Three Weeks From Idea to Full-Time Founder

The Story

In 2022, Milly Tamati was living on the Isle of Raasay, a remote island in Scotland with a population of approximately 191 (Source 4). She wanted to find 2 or 3 other people who were “Director of Miscellaneous types” (Source 1).

She started by DMing people on LinkedIn (Source 4). After finding about ten people and realizing one-on-one conversations were too time-consuming, she put them all in a Slack workspace (Source 1).

She posted about the idea on LinkedIn and Twitter. The momentum was “undeniable” (Source 1). She quit her full-time job within three weeks of putting the idea out on social media (Source 1, Source 3).

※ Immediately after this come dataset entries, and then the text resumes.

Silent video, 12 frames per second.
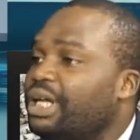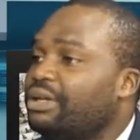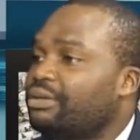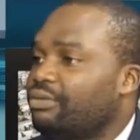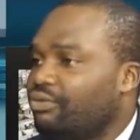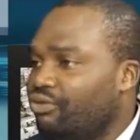
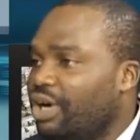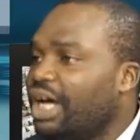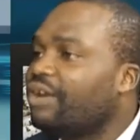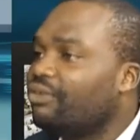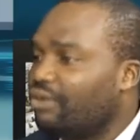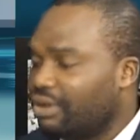Indéfiniment et
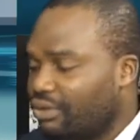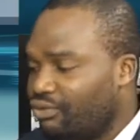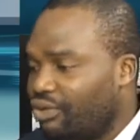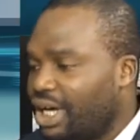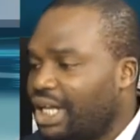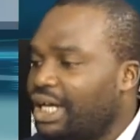attendre.
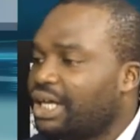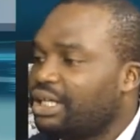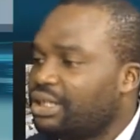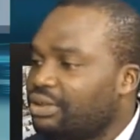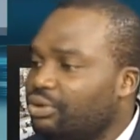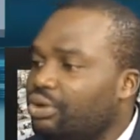Euh, voilà.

She secured her first paying customer within 12 hours of testing the product (Source 2). Strangers on the internet began to join (Source 4). By September 2022, just a few months after launch, the community had reached 850 members (Source 2).

“Every single person’s eyes lit up and they were all super-passionate” when she described the concept (Source 1).

Lesson for Creators

Three weeks from idea to full-time commitment is unusually fast. But Milly wasn’t testing a product. She was naming a pain that already existed. Every generalist she spoke to recognized the problem immediately. The lesson: if you have to convince people your idea is good, it might not be. If their eyes light up before you finish explaining, you might be onto something. The Slack group wasn’t a minimum viable product. It was a minimum viable community, and the demand was the validation.